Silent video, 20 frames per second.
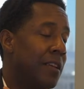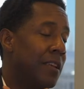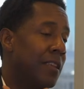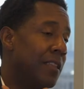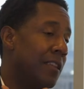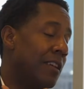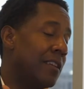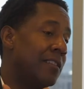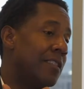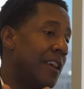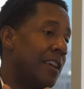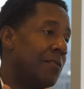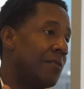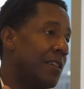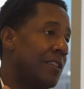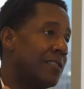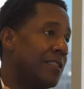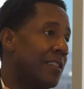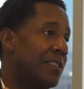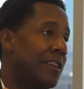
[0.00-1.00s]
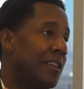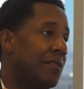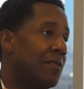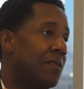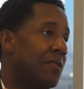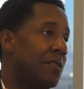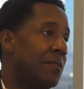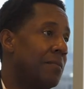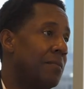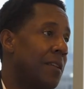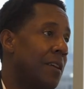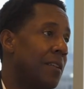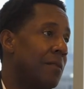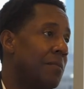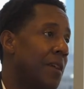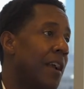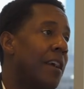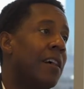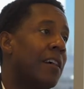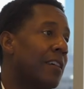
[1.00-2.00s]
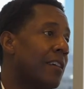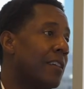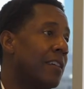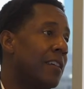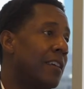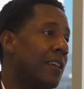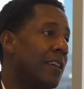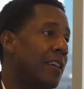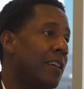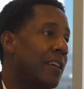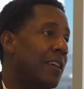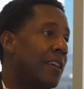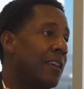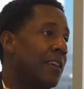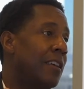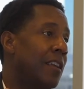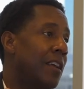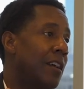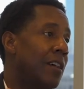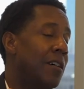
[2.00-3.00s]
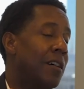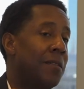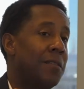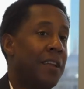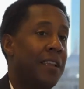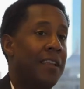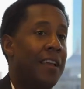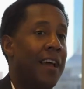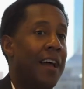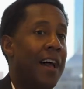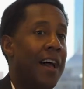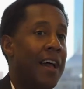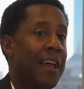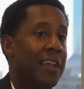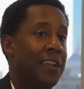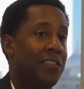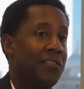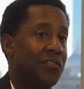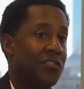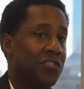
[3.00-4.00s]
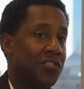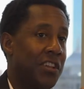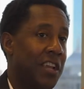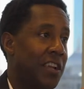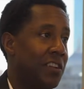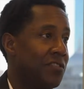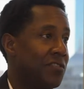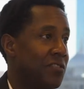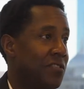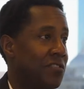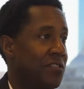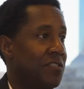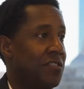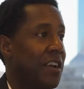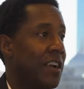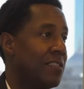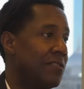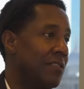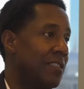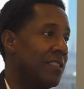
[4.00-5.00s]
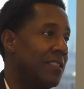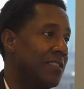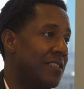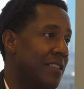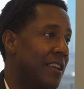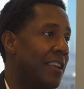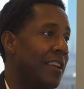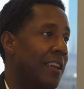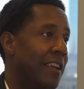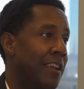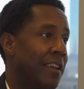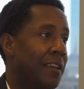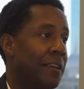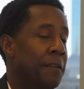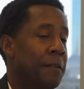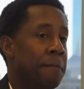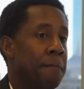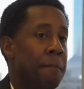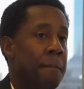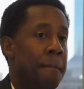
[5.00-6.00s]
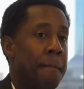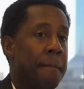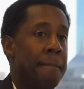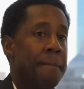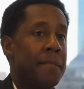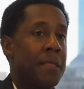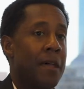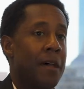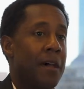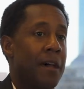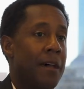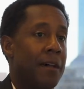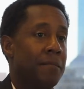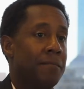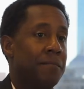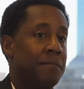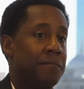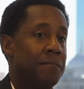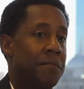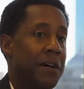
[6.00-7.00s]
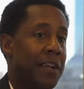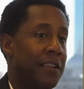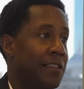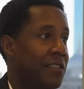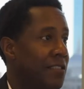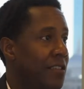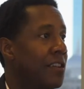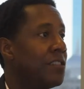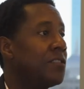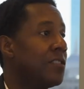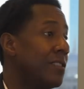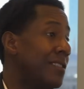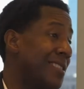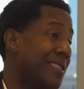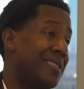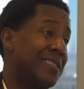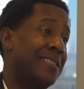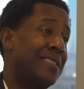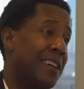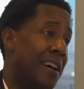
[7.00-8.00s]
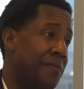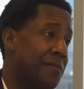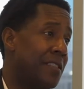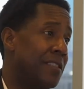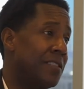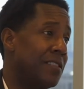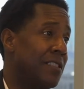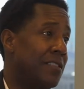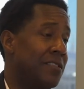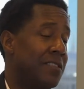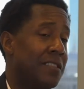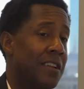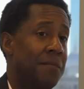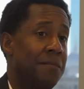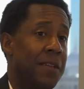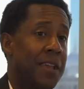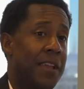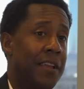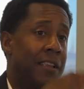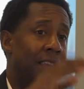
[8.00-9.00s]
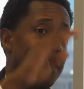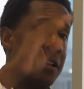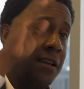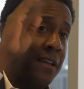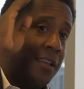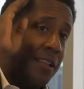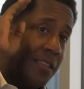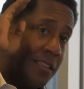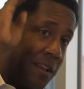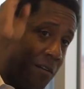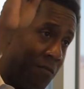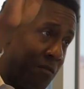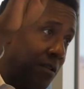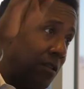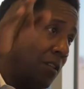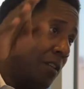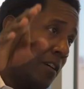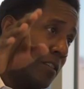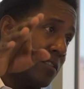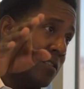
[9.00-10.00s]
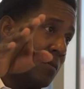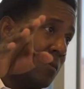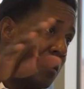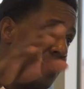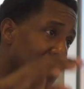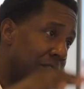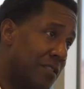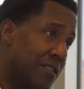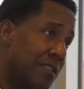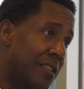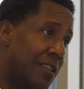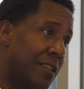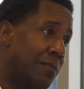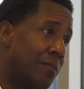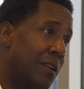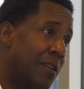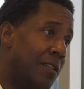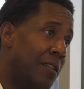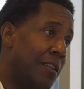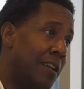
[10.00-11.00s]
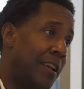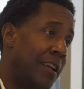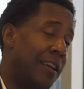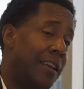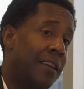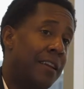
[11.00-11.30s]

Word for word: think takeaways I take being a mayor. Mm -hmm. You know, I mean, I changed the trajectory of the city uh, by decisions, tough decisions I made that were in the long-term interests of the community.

Your goal:
Copy out exactly the lines that run from the line containing "[4.00-5.00s]" through the last line of the material, and nothing more; omit the pictures.

The answer:
[4.00-5.00s]
[5.00-6.00s]
[6.00-7.00s]
[7.00-8.00s]
[8.00-9.00s]
[9.00-10.00s]
[10.00-11.00s]
[11.00-11.30s]

Word for word: think takeaways I take being a mayor. Mm -hmm. You know, I mean, I changed the trajectory of the city uh, by decisions, tough decisions I made that were in the long-term interests of the community.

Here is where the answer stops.